(Items listed in a dataset)
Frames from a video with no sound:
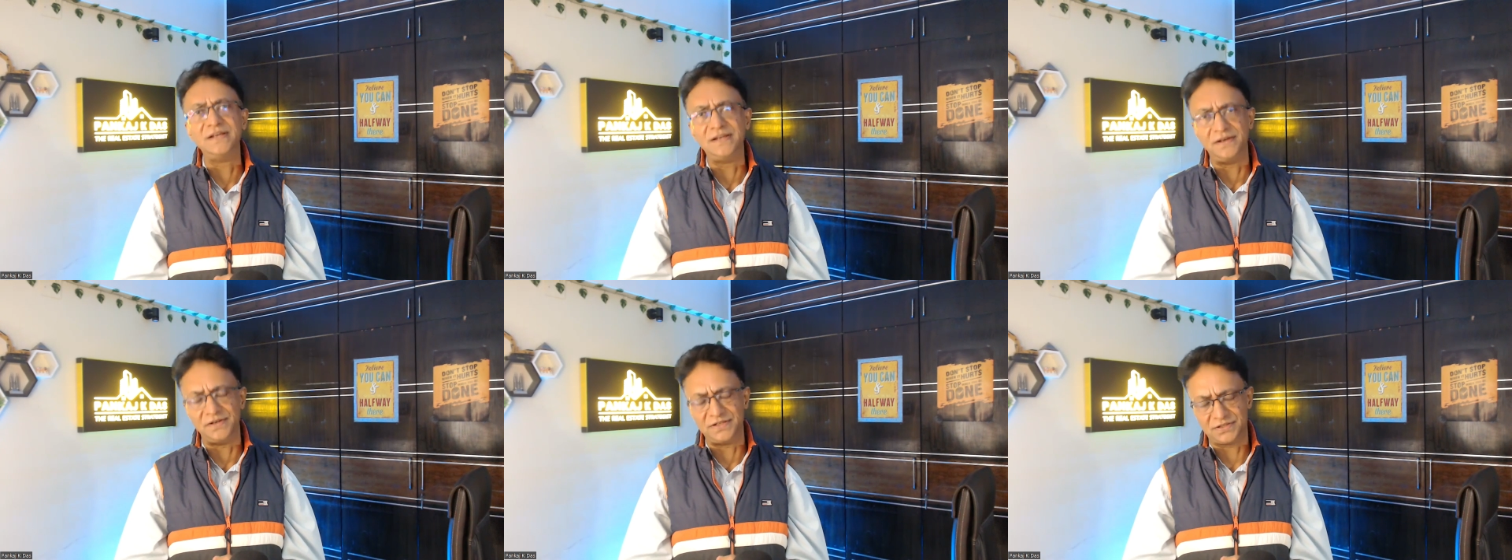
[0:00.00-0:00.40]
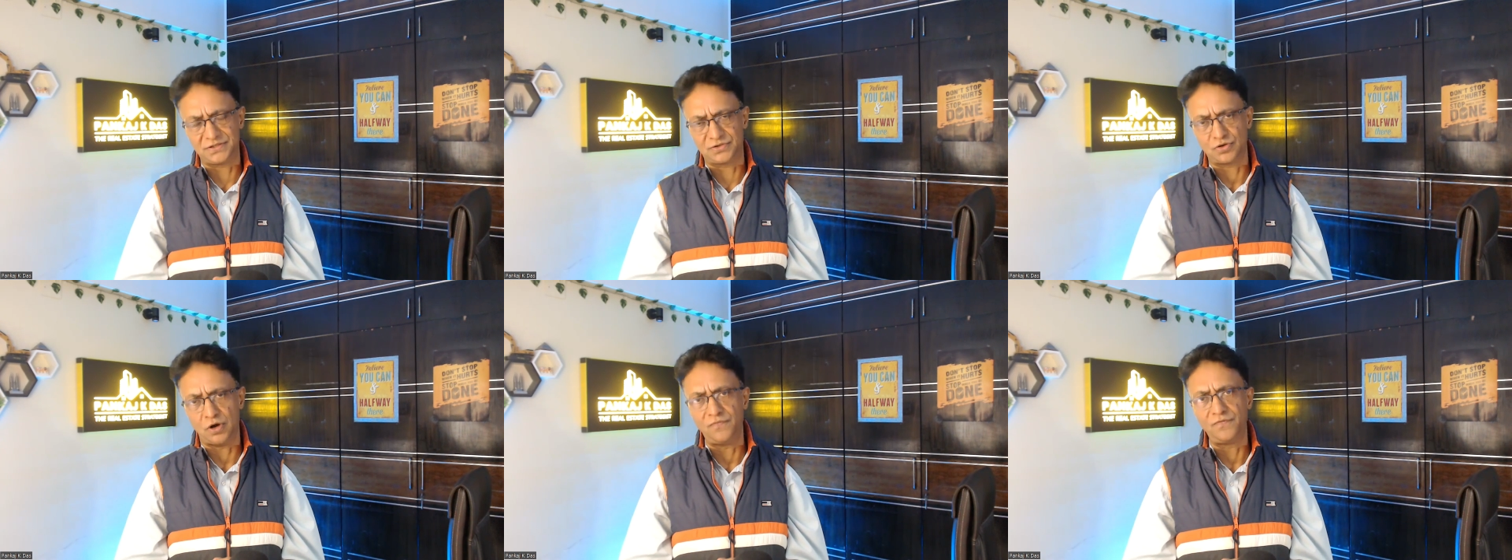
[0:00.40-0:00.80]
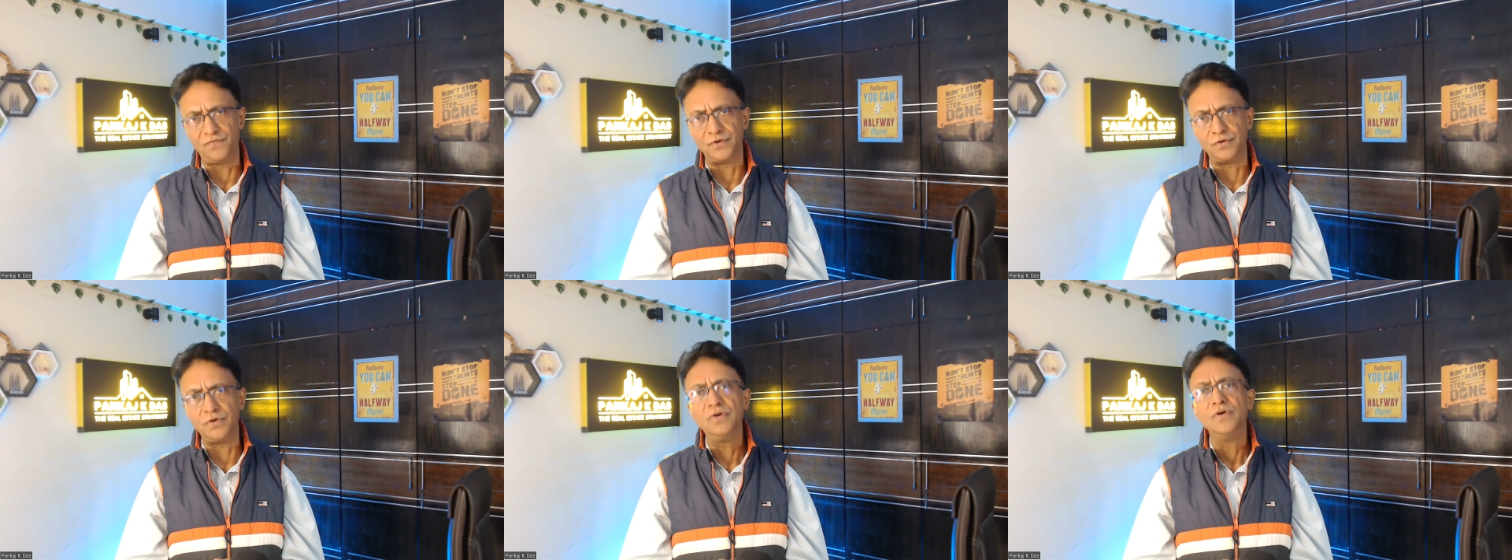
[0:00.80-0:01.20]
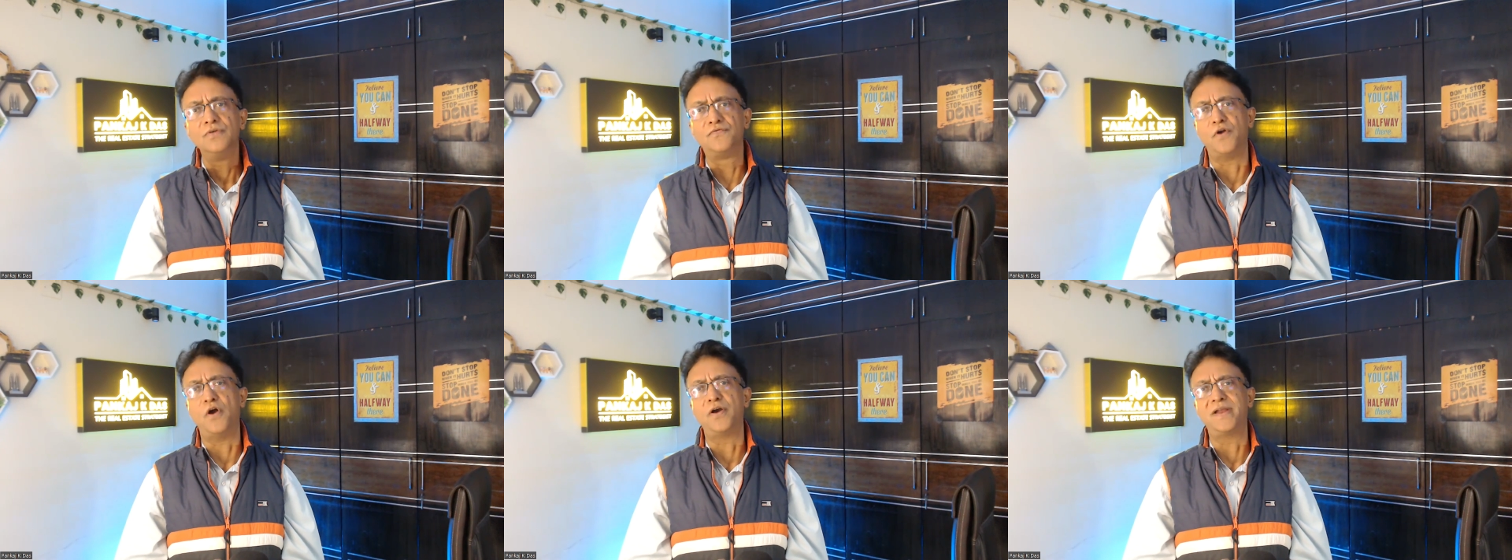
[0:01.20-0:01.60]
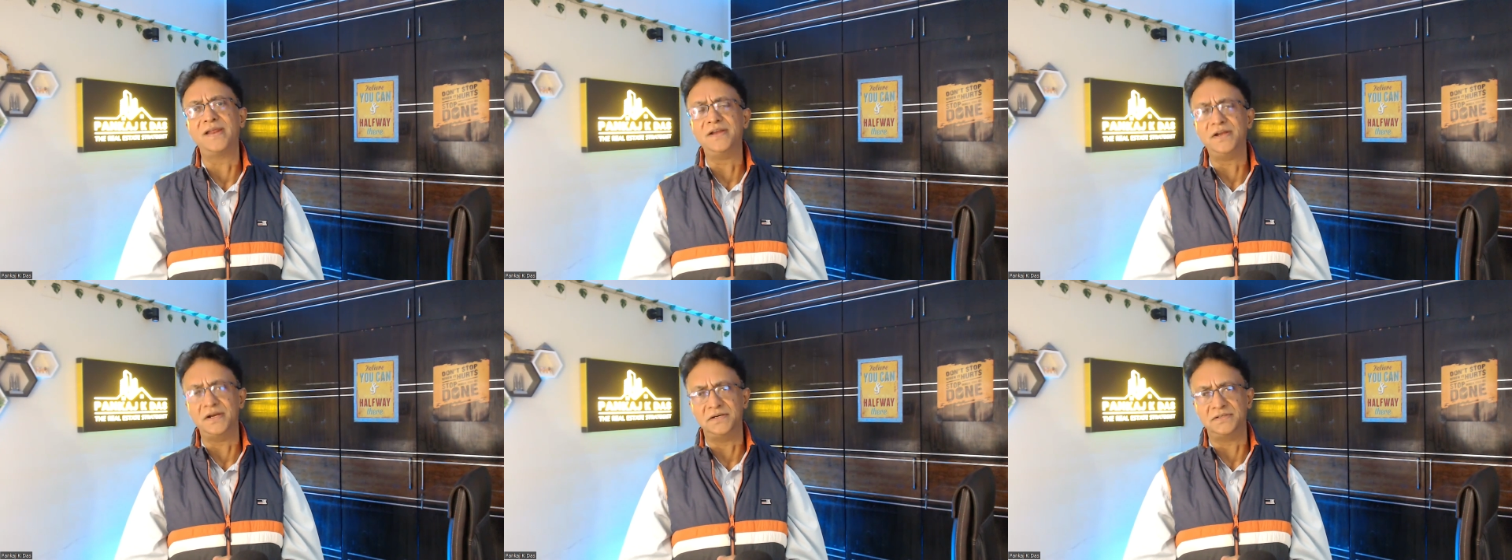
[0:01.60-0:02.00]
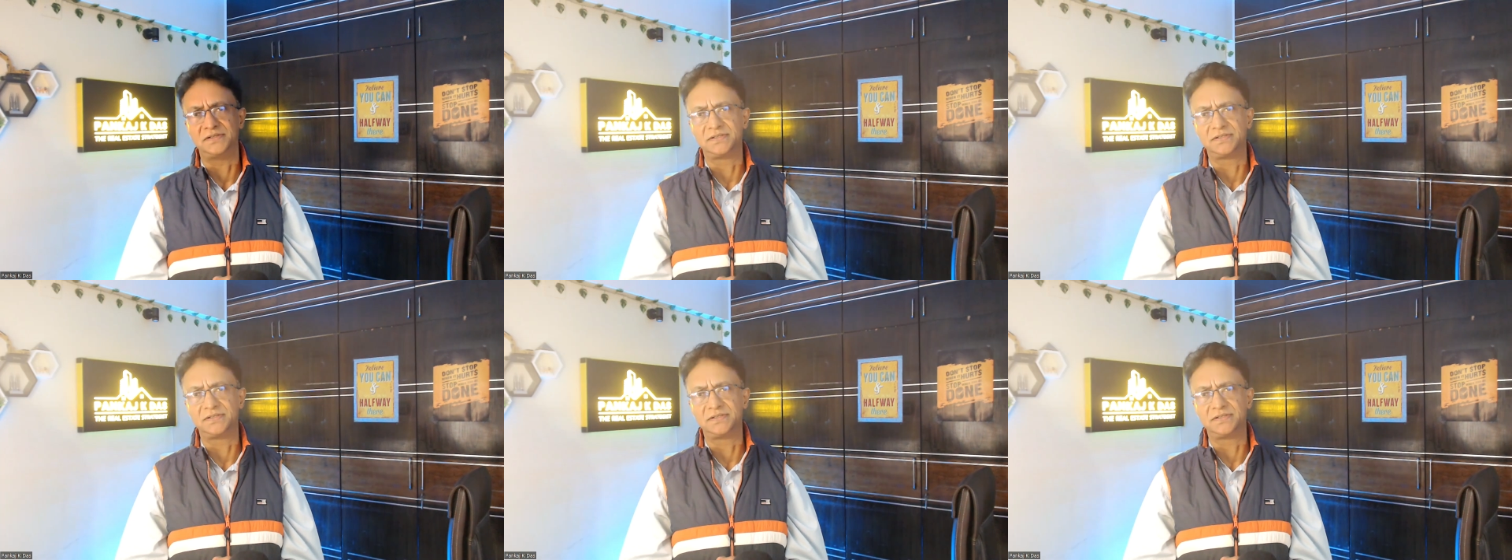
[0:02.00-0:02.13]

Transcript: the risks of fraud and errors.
...
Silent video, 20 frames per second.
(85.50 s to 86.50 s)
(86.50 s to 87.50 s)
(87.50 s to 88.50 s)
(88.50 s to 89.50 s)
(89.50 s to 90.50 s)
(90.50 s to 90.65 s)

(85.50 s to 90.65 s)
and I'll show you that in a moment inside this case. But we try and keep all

_Exercise_: From the records above, return each line that includes "video".

_Solved exercise_:
Frames from a video with no sound:
Silent video, 20 frames per second.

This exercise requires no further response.